You can remove the unexpected-just-completd-terminal by checking backwards in the sentence until a skip terminal is found. At this point you can check if any offered completion is matched from this point forward and remove it.

My DSL Editor will do this (https://github.com/dhakehurst/net.akehurst.language.editor)

I will look into whether it is possible to do this in general and include it by default, however currently, in order to be able to offer the completion for 'partial' terminals, it is included.

Nov 07 '25 16:11 dhakehurst

Though, having just said all that and written some more tests around it (i.e. trying out your second grammar) there is some inconsistency between literals and patterns as terminals. I will do my best to find time to fix the inconsistency.

Nov 07 '25 16:11 dhakehurst

Regarding (2) the ClassCastException, I do not get this in the latest code base. Perhaps it is something I already fixed. which version of AGL are you using?

Nov 07 '25 16:11 dhakehurst

Hi David, thanks for looking into this.

I see my expectations were a bit beyond what you had intended for the suggestions to do yet then. The grammar I am actually using in my software is along the lines of the second grammar I included, not having many fixed keywords (like 'uvwxyz' in your example), so the completion of partially typed literals is unfortunately not that useful to me. But even suggestions for those keywords don't seem to be working for me for whatever reason.

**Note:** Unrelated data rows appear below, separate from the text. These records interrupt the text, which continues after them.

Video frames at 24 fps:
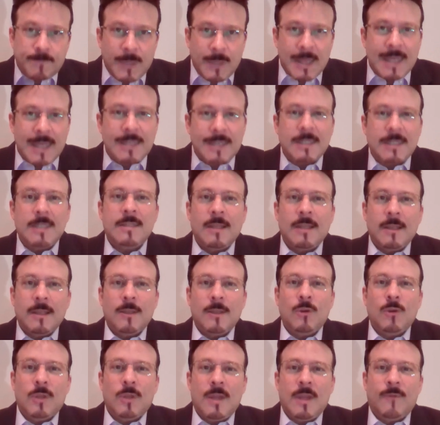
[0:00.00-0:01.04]
But this is a
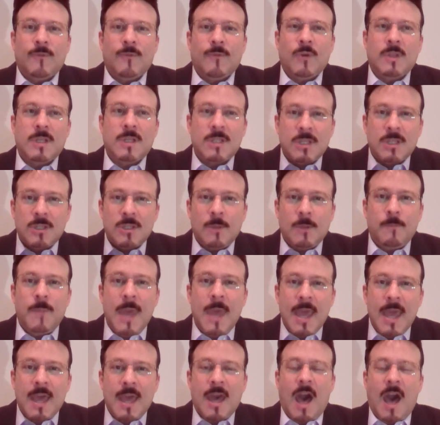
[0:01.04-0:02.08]
little different. This is a
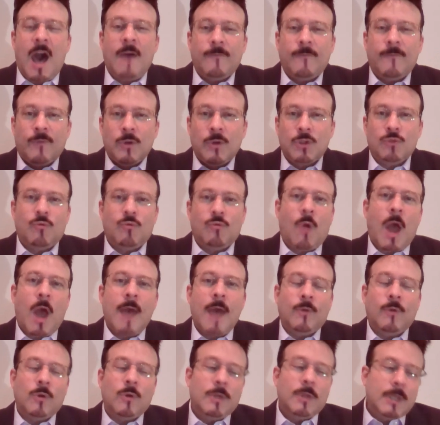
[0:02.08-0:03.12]
big conference
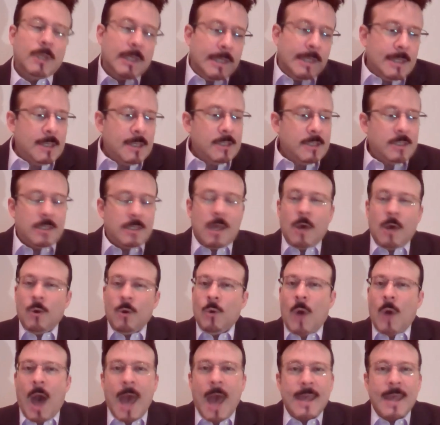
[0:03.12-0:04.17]
rival.
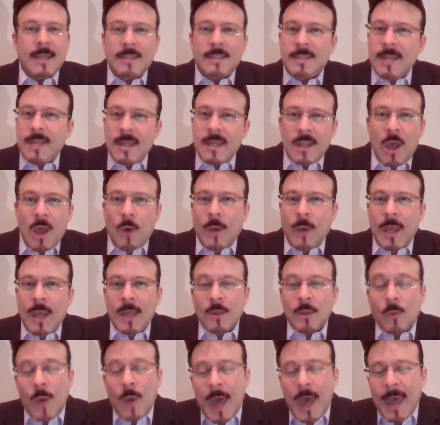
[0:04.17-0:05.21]
So I can see it going
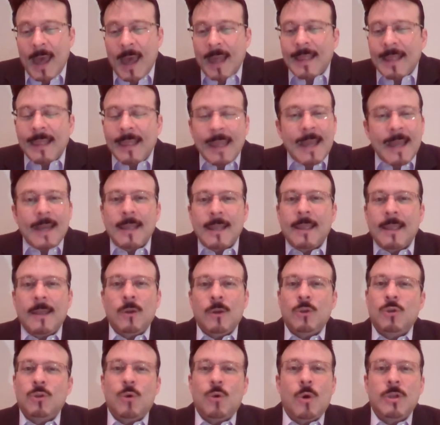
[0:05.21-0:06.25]
either way. I lean a
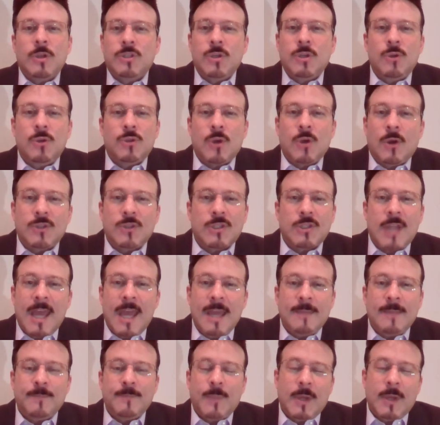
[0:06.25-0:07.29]
little towards Utah
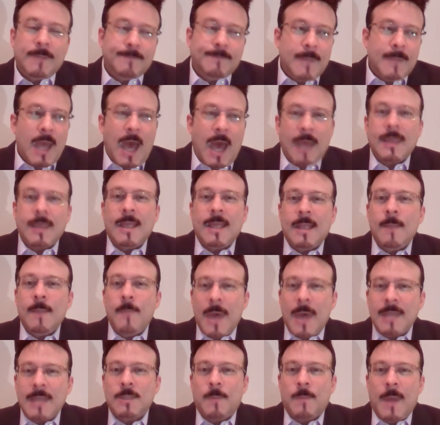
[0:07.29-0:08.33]
State, but I think the
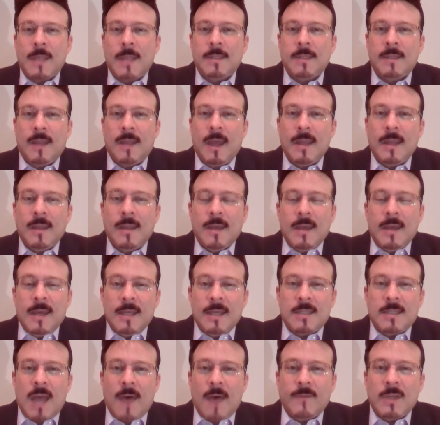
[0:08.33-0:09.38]
best bet tonight
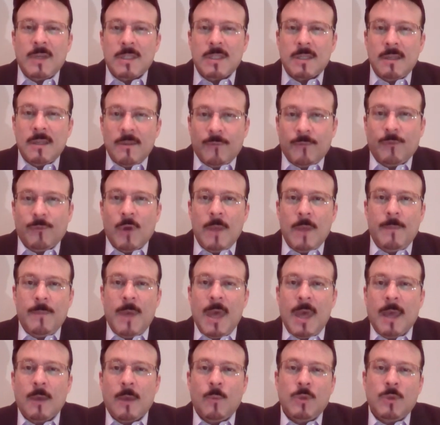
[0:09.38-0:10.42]
is obviously the free
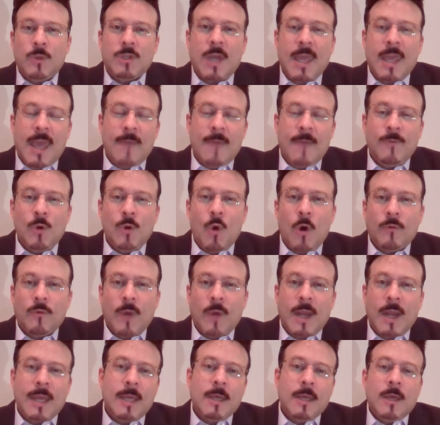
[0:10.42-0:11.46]
pick, which I gave you
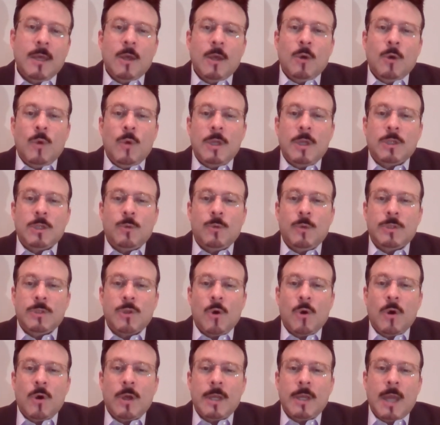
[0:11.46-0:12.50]
already, which was
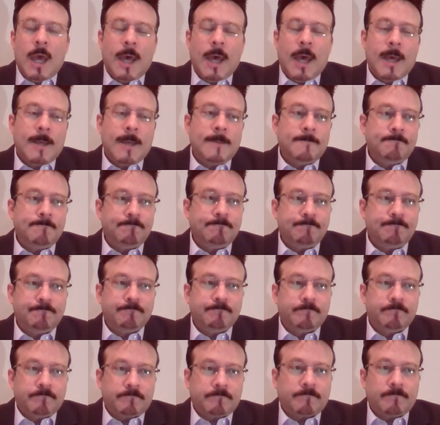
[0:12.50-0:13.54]
on,
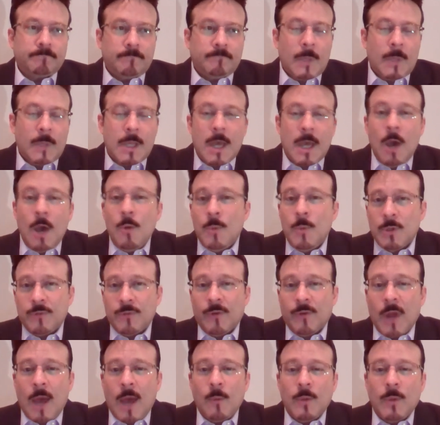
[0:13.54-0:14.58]
I almost
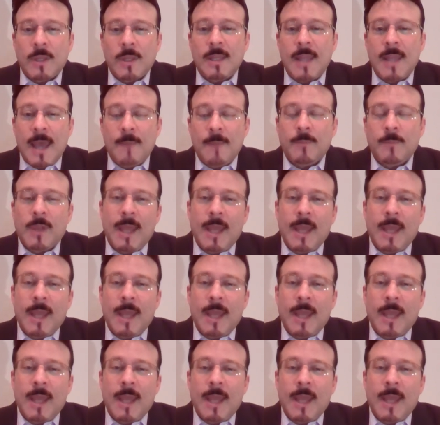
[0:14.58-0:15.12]
forgot what the damn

What I could really use are suggestions of what rules the next character may fall under (e.g. word, NAME_CHAR, ']'), and I can translate those into suggestions for the user (e.g. words that have special meanings or that match what the user has typed so far, or simply ']'). Ideally, each suggestion from AGL would also tell me whether it's a continuation of the last character's rule or not (i.e. a different rule or new application of the same rule), but usually I would be able to work this out.

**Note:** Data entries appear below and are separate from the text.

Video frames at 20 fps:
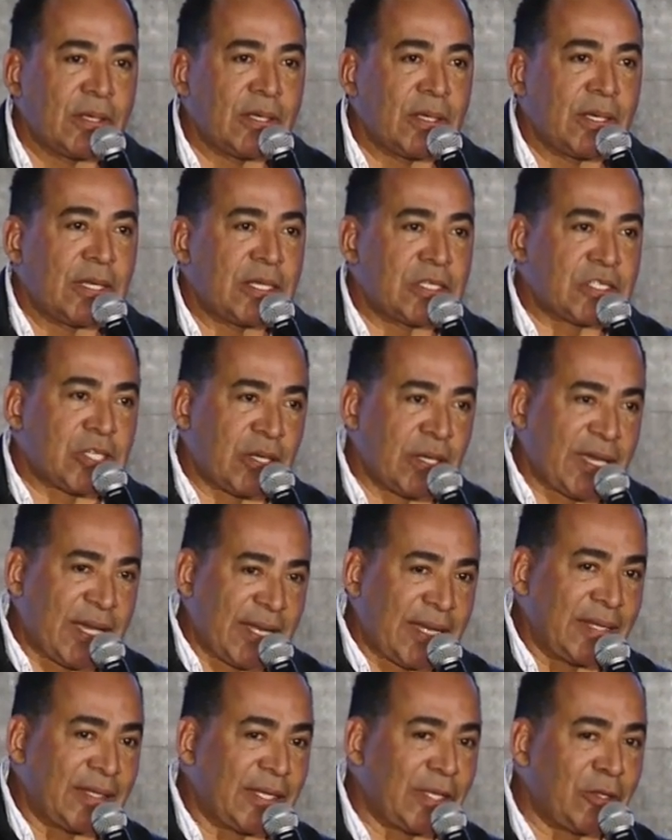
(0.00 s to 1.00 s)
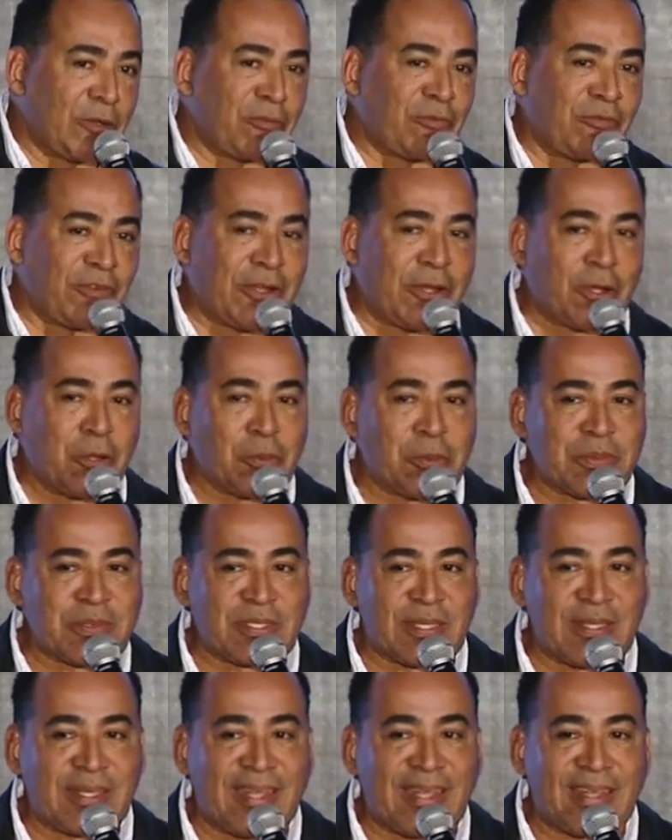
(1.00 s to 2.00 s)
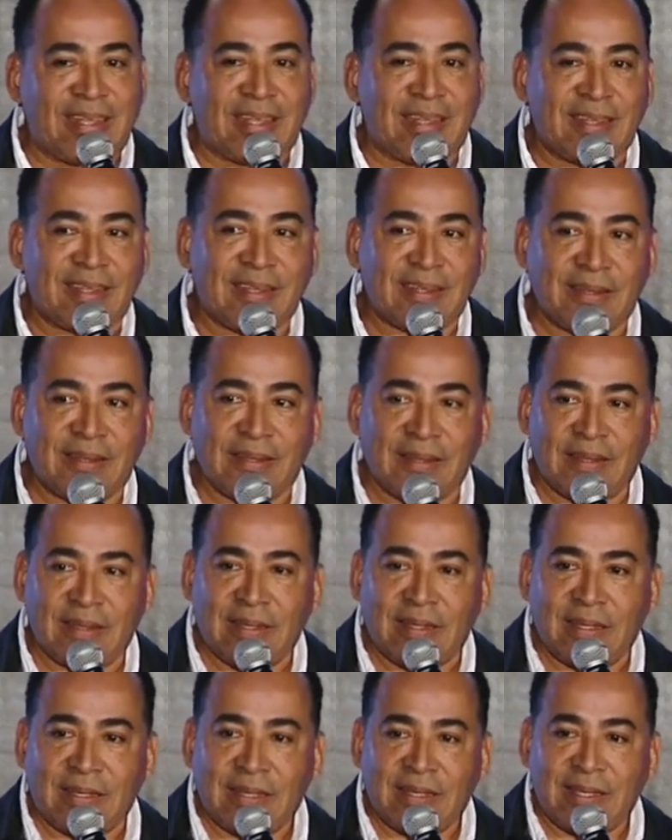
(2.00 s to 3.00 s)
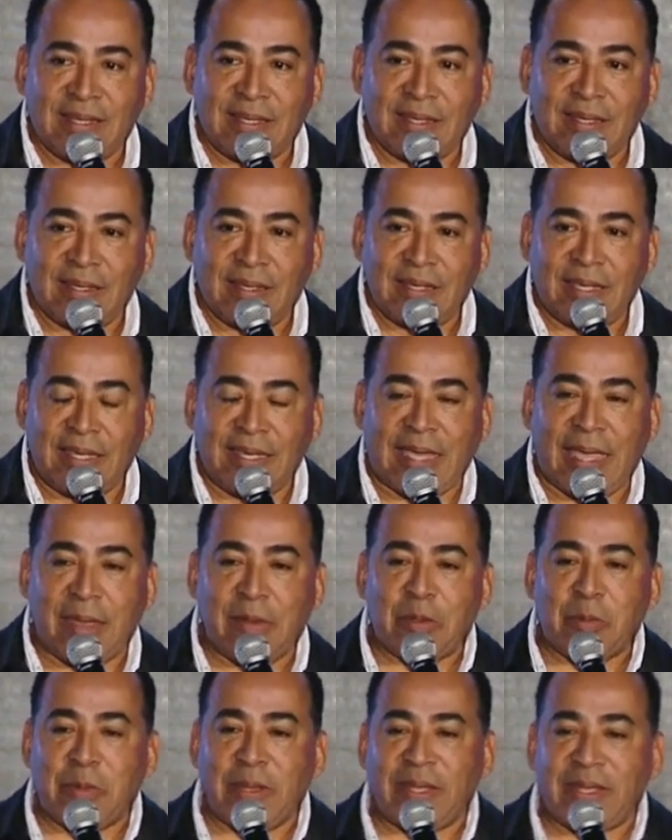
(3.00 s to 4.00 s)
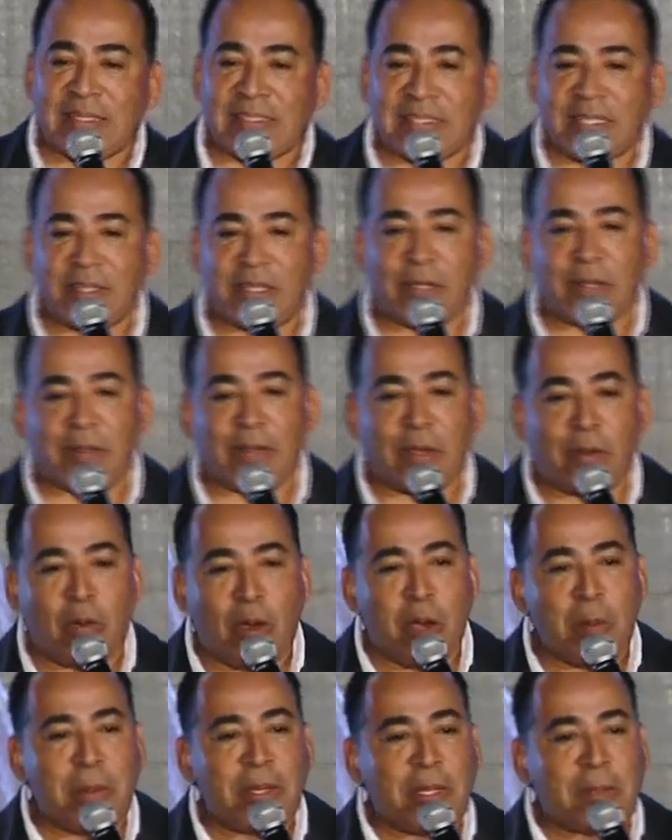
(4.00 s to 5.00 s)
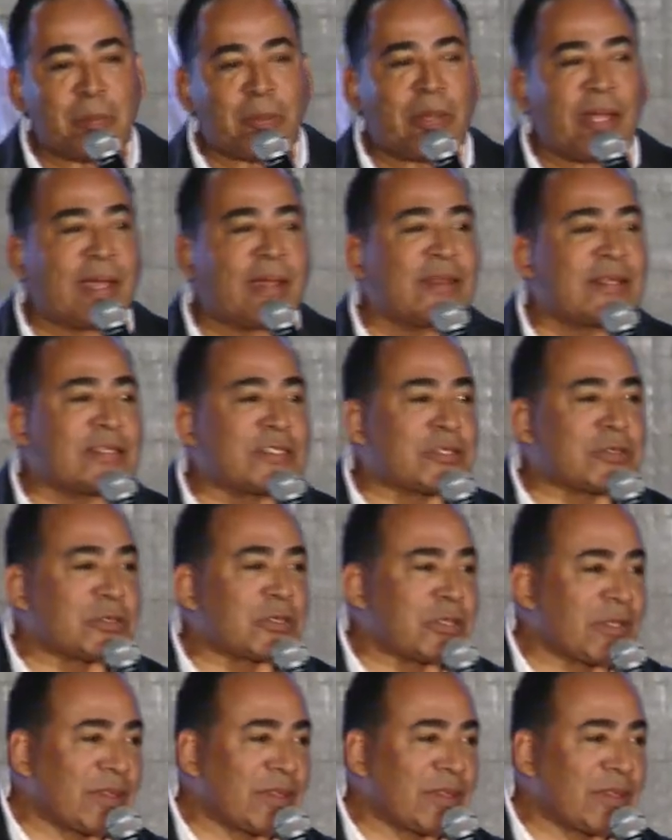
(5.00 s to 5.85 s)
he started getting little films, and then he came to me and he said, they want me to play this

I was getting the ClassCastException with the latest release, v.4.2.1.21.

I'm still getting some use out of the suggestions in my software by accounting for their quirks, although the range and specificity of the suggestions I'm able to offer could be better and occasionally they can be incorrect.

Nov 07 '25 22:11 willplatt

ok, I'm working on a new release (before Xmas with luck) the Exception is no longer an issue, I tested your example. I may be able to add a flag that indicates if it is a 'terminal-completion', good idea.

The rule indication may also be possible, I do something like that already.

Nov 08 '25 08:11 dhakehurst

Sounds great, thanks!

Nov 08 '25 10:11 willplatt

I'll aim for a result along these lines

interface ExpectedAtResult {
    /**
     * The position in the sentence that the completions were requested for.
     */
    val requestedPosition: Int
    
    /**
     * The position in the sentence that the completions are being offered for.
     */
    val offeredPosition: Int
    
    /**
     * true if the offered completions are for completing a terminal.
     */
    val isTerminalCompletion: Boolean
    
    /**
     * The number of characters from the requested position to the offered position.
     */
    val offset: Int

    /**
     * the completion items being offered
     */
    val items: List<CompletionItem>
    
    /**
     * Any issues found whilst trying to provide completions.
     */
    val issues: IssueCollection<LanguageIssue>
}

Nov 10 '25 08:11 dhakehurst

What I could really use are suggestions of what rules the next character may fall under

An indication of this is given with the 'label' text. However, I agree more could be usful. I will try adding a 'detail' property to a CompletionItem that can contain the 'RuleItem' the suggestion is offered for. Will sometimes be null, and may change in future releases. From a RuleItem you should be able to navigate to its owningRule.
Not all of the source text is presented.